(Saved data entries)
= = = = = = =
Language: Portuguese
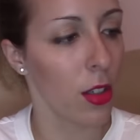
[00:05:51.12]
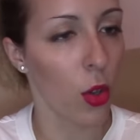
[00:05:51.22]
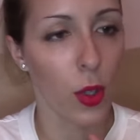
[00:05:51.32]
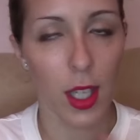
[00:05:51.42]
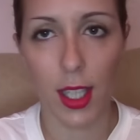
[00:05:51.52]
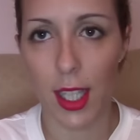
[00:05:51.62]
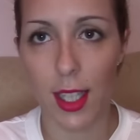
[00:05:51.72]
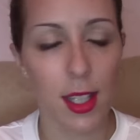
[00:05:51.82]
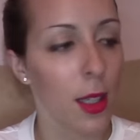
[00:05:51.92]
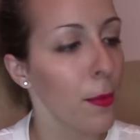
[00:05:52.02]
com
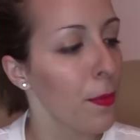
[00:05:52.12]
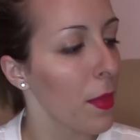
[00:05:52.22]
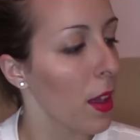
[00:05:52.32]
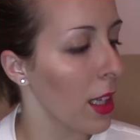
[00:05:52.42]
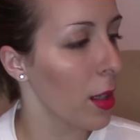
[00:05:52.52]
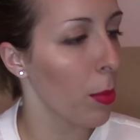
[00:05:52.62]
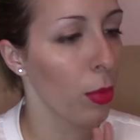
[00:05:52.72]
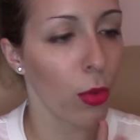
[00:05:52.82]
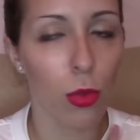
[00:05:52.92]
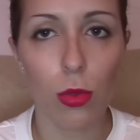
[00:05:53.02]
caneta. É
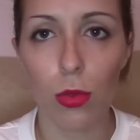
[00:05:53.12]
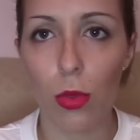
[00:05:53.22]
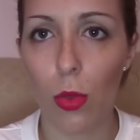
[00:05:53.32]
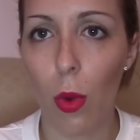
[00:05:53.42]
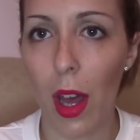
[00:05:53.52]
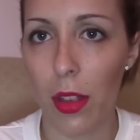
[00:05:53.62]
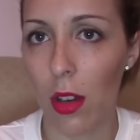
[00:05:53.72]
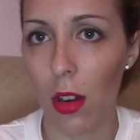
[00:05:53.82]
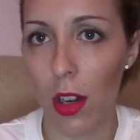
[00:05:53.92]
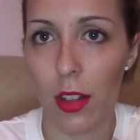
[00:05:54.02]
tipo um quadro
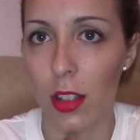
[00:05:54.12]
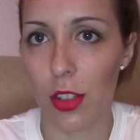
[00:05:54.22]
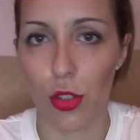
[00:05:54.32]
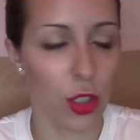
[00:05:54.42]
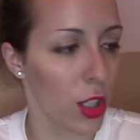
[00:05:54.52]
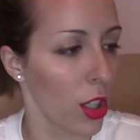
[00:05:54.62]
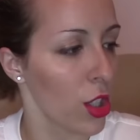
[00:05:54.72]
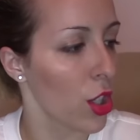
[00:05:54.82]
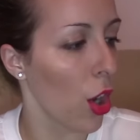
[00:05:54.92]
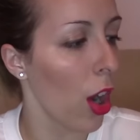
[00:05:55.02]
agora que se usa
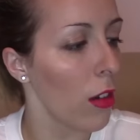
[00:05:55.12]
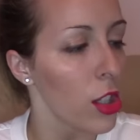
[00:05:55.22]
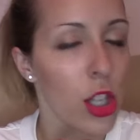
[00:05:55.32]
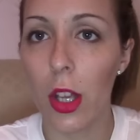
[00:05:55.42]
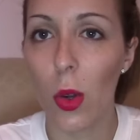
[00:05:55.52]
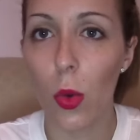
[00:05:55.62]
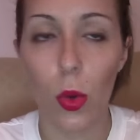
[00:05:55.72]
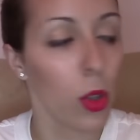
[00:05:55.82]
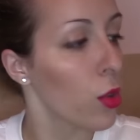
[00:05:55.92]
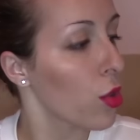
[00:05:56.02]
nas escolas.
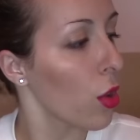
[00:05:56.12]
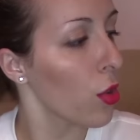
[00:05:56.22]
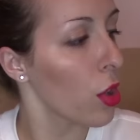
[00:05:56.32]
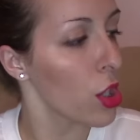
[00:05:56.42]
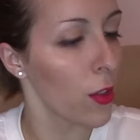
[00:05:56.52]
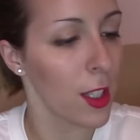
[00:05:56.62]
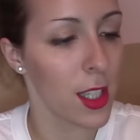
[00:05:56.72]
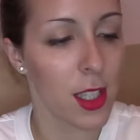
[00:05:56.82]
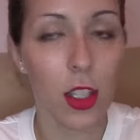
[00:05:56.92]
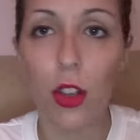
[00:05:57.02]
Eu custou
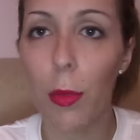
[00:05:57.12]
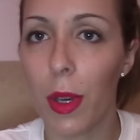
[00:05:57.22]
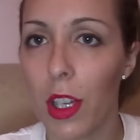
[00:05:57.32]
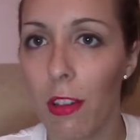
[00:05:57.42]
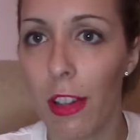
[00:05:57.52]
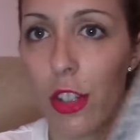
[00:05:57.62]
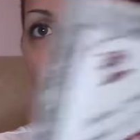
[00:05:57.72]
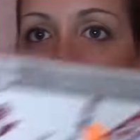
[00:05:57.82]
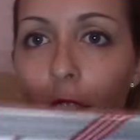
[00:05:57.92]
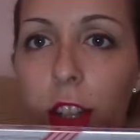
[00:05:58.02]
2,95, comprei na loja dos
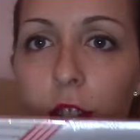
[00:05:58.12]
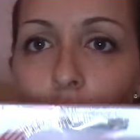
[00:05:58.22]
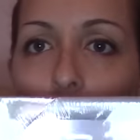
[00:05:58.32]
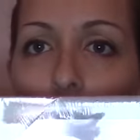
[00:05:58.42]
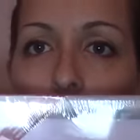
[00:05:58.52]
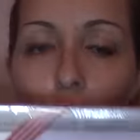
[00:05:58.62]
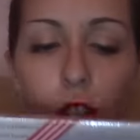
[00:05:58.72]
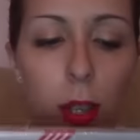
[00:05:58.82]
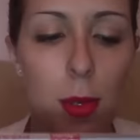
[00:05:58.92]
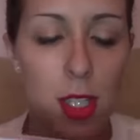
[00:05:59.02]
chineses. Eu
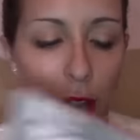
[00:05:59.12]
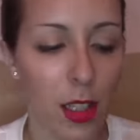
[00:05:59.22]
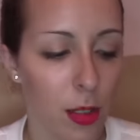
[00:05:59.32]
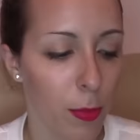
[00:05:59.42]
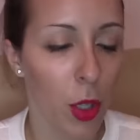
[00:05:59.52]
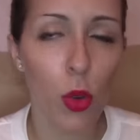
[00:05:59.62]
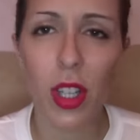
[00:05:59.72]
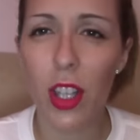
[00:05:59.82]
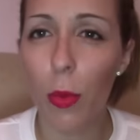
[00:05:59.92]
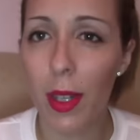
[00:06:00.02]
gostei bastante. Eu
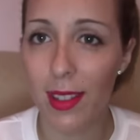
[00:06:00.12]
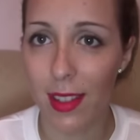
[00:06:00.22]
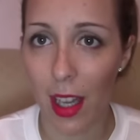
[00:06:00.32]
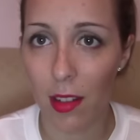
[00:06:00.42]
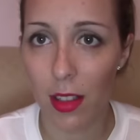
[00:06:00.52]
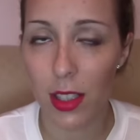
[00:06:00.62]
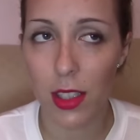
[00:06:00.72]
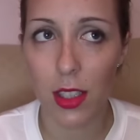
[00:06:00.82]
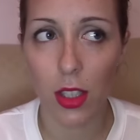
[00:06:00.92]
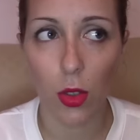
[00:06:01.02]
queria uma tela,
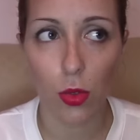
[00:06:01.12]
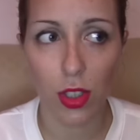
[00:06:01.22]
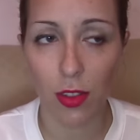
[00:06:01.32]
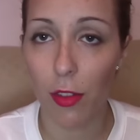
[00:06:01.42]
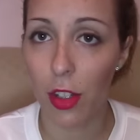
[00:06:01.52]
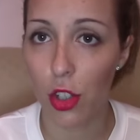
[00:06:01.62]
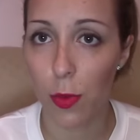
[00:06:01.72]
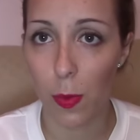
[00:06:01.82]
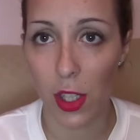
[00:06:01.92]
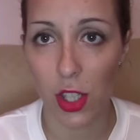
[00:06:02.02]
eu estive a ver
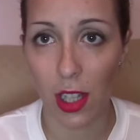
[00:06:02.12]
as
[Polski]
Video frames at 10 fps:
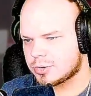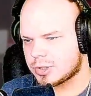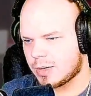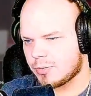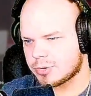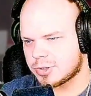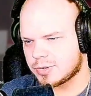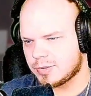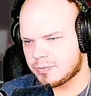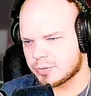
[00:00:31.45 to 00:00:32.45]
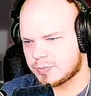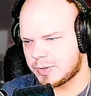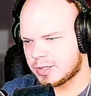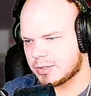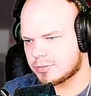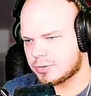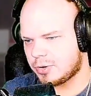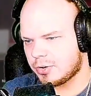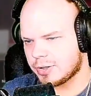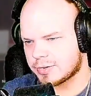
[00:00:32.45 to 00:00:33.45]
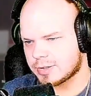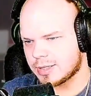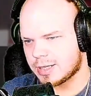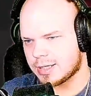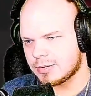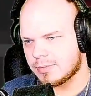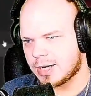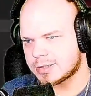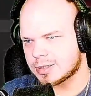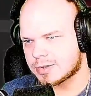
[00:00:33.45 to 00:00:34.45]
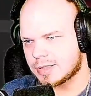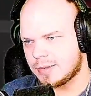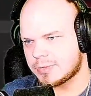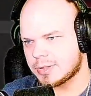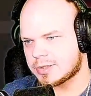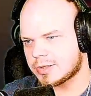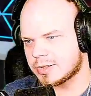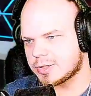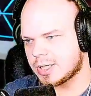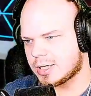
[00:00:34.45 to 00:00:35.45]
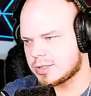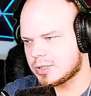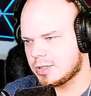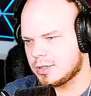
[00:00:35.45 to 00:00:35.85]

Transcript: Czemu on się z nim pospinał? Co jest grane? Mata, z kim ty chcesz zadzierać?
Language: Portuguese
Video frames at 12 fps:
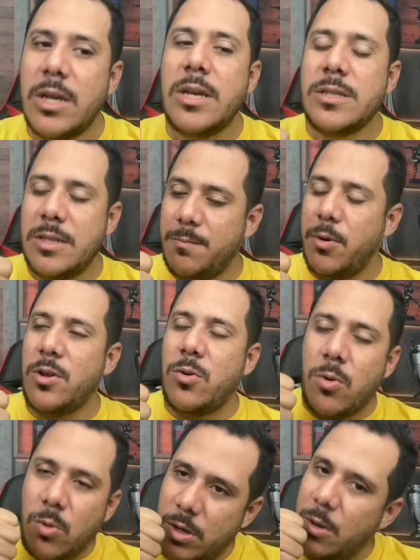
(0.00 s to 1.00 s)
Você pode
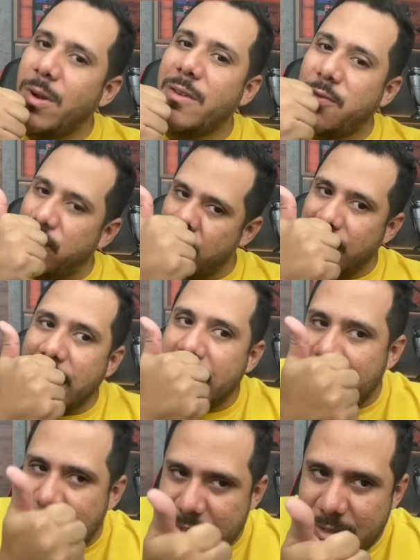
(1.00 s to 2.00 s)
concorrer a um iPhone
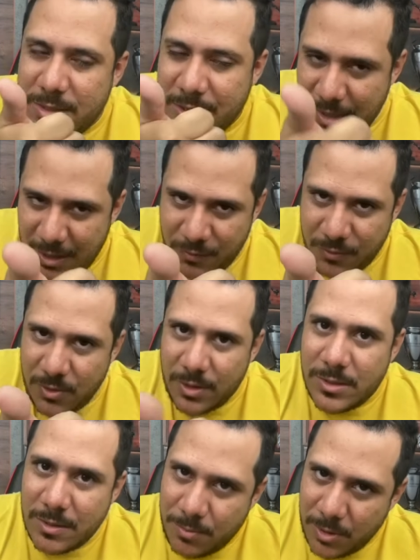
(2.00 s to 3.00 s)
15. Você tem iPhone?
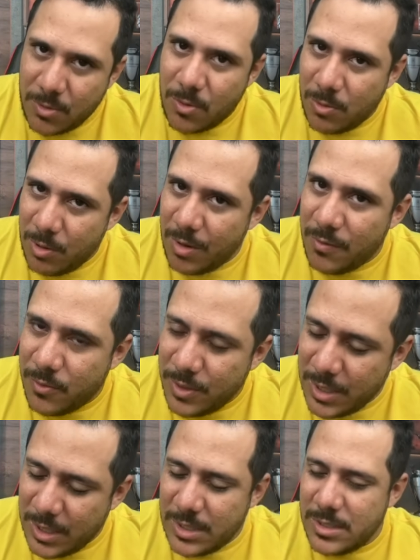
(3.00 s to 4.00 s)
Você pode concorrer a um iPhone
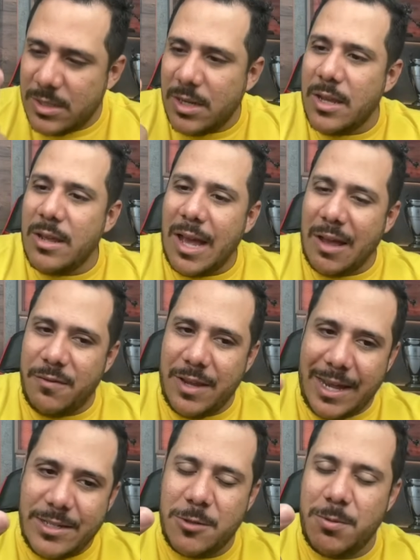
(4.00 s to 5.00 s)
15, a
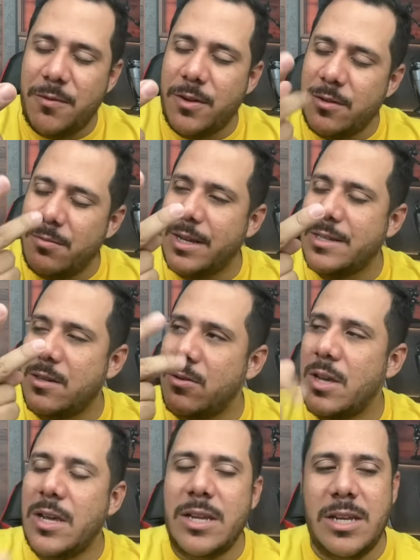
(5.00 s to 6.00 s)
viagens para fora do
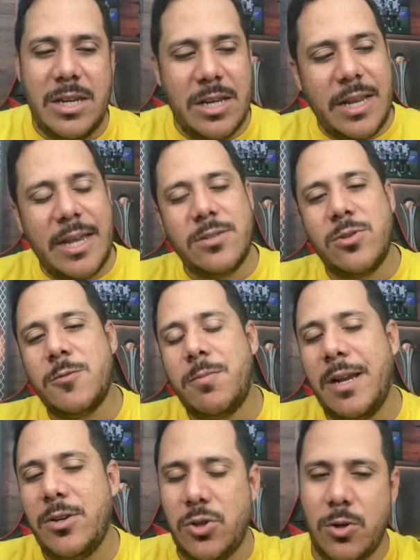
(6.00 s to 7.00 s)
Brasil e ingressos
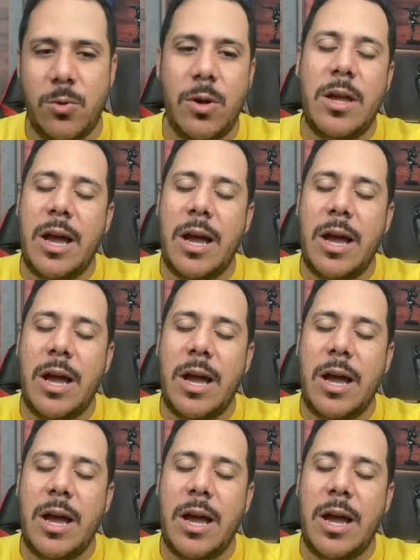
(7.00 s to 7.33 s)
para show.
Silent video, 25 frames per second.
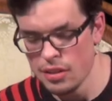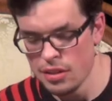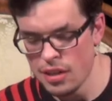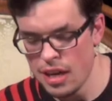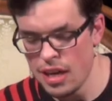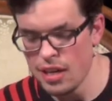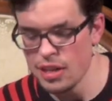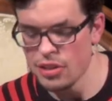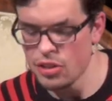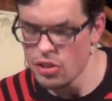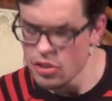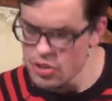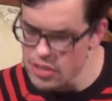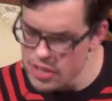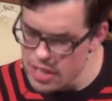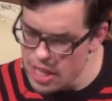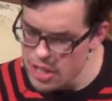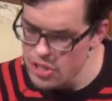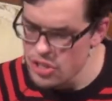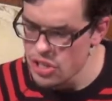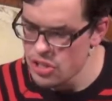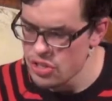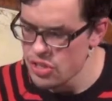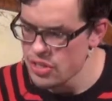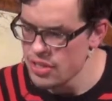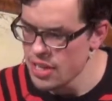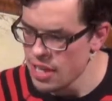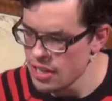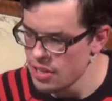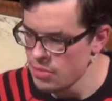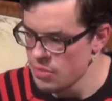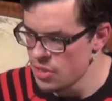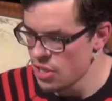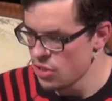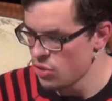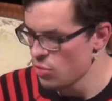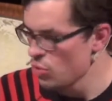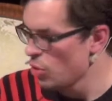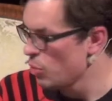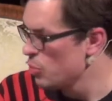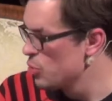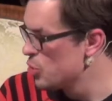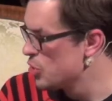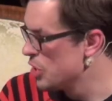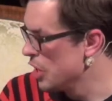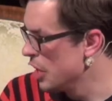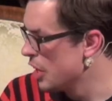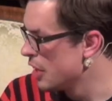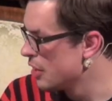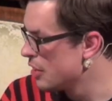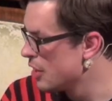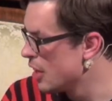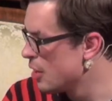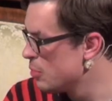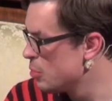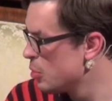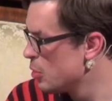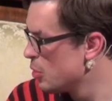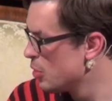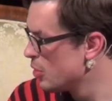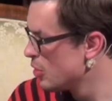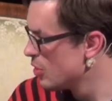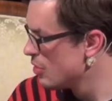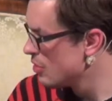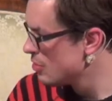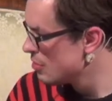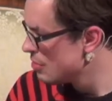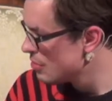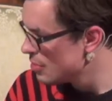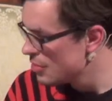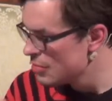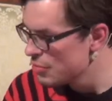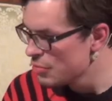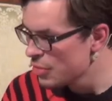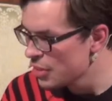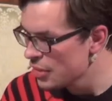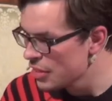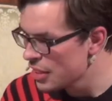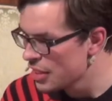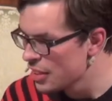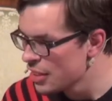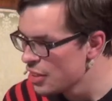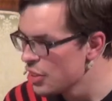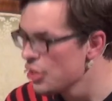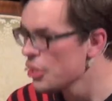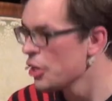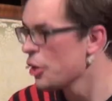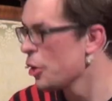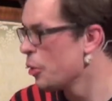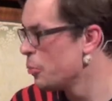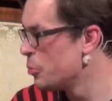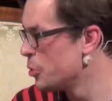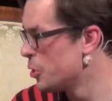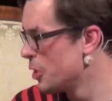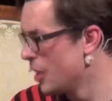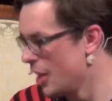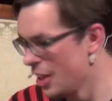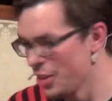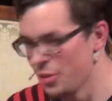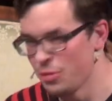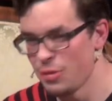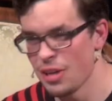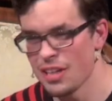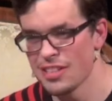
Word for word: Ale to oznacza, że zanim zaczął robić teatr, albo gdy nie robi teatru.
= = = = = = =
Set down all of the data word for word; no pictures belong in it.

- _ANSWER SECTION_:
Language: Portuguese
[00:05:51.12]
[00:05:51.22]
[00:05:51.32]
[00:05:51.42]
[00:05:51.52]
[00:05:51.62]
[00:05:51.72]
[00:05:51.82]
[00:05:51.92]
[00:05:52.02]
com
[00:05:52.12]
[00:05:52.22]
[00:05:52.32]
[00:05:52.42]
[00:05:52.52]
[00:05:52.62]
[00:05:52.72]
[00:05:52.82]
[00:05:52.92]
[00:05:53.02]
caneta. É
[00:05:53.12]
[00:05:53.22]
[00:05:53.32]
[00:05:53.42]
[00:05:53.52]
[00:05:53.62]
[00:05:53.72]
[00:05:53.82]
[00:05:53.92]
[00:05:54.02]
tipo um quadro
[00:05:54.12]
[00:05:54.22]
[00:05:54.32]
[00:05:54.42]
[00:05:54.52]
[00:05:54.62]
[00:05:54.72]
[00:05:54.82]
[00:05:54.92]
[00:05:55.02]
agora que se usa
[00:05:55.12]
[00:05:55.22]
[00:05:55.32]
[00:05:55.42]
[00:05:55.52]
[00:05:55.62]
[00:05:55.72]
[00:05:55.82]
[00:05:55.92]
[00:05:56.02]
nas escolas.
[00:05:56.12]
[00:05:56.22]
[00:05:56.32]
[00:05:56.42]
[00:05:56.52]
[00:05:56.62]
[00:05:56.72]
[00:05:56.82]
[00:05:56.92]
[00:05:57.02]
Eu custou
[00:05:57.12]
[00:05:57.22]
[00:05:57.32]
[00:05:57.42]
[00:05:57.52]
[00:05:57.62]
[00:05:57.72]
[00:05:57.82]
[00:05:57.92]
[00:05:58.02]
2,95, comprei na loja dos
[00:05:58.12]
[00:05:58.22]
[00:05:58.32]
[00:05:58.42]
[00:05:58.52]
[00:05:58.62]
[00:05:58.72]
[00:05:58.82]
[00:05:58.92]
[00:05:59.02]
chineses. Eu
[00:05:59.12]
[00:05:59.22]
[00:05:59.32]
[00:05:59.42]
[00:05:59.52]
[00:05:59.62]
[00:05:59.72]
[00:05:59.82]
[00:05:59.92]
[00:06:00.02]
gostei bastante. Eu
[00:06:00.12]
[00:06:00.22]
[00:06:00.32]
[00:06:00.42]
[00:06:00.52]
[00:06:00.62]
[00:06:00.72]
[00:06:00.82]
[00:06:00.92]
[00:06:01.02]
queria uma tela,
[00:06:01.12]
[00:06:01.22]
[00:06:01.32]
[00:06:01.42]
[00:06:01.52]
[00:06:01.62]
[00:06:01.72]
[00:06:01.82]
[00:06:01.92]
[00:06:02.02]
eu estive a ver
[00:06:02.12]
as
[Polski]
Video frames at 10 fps:
[00:00:31.45 to 00:00:32.45]
[00:00:32.45 to 00:00:33.45]
[00:00:33.45 to 00:00:34.45]
[00:00:34.45 to 00:00:35.45]
[00:00:35.45 to 00:00:35.85]

Transcript: Czemu on się z nim pospinał? Co jest grane? Mata, z kim ty chcesz zadzierać?
Language: Portuguese
Video frames at 12 fps:
(0.00 s to 1.00 s)
Você pode
(1.00 s to 2.00 s)
concorrer a um iPhone
(2.00 s to 3.00 s)
15. Você tem iPhone?
(3.00 s to 4.00 s)
Você pode concorrer a um iPhone
(4.00 s to 5.00 s)
15, a
(5.00 s to 6.00 s)
viagens para fora do
(6.00 s to 7.00 s)
Brasil e ingressos
(7.00 s to 7.33 s)
para show.
Silent video, 25 frames per second.
Word for word: Ale to oznacza, że zanim zaczął robić teatr, albo gdy nie robi teatru.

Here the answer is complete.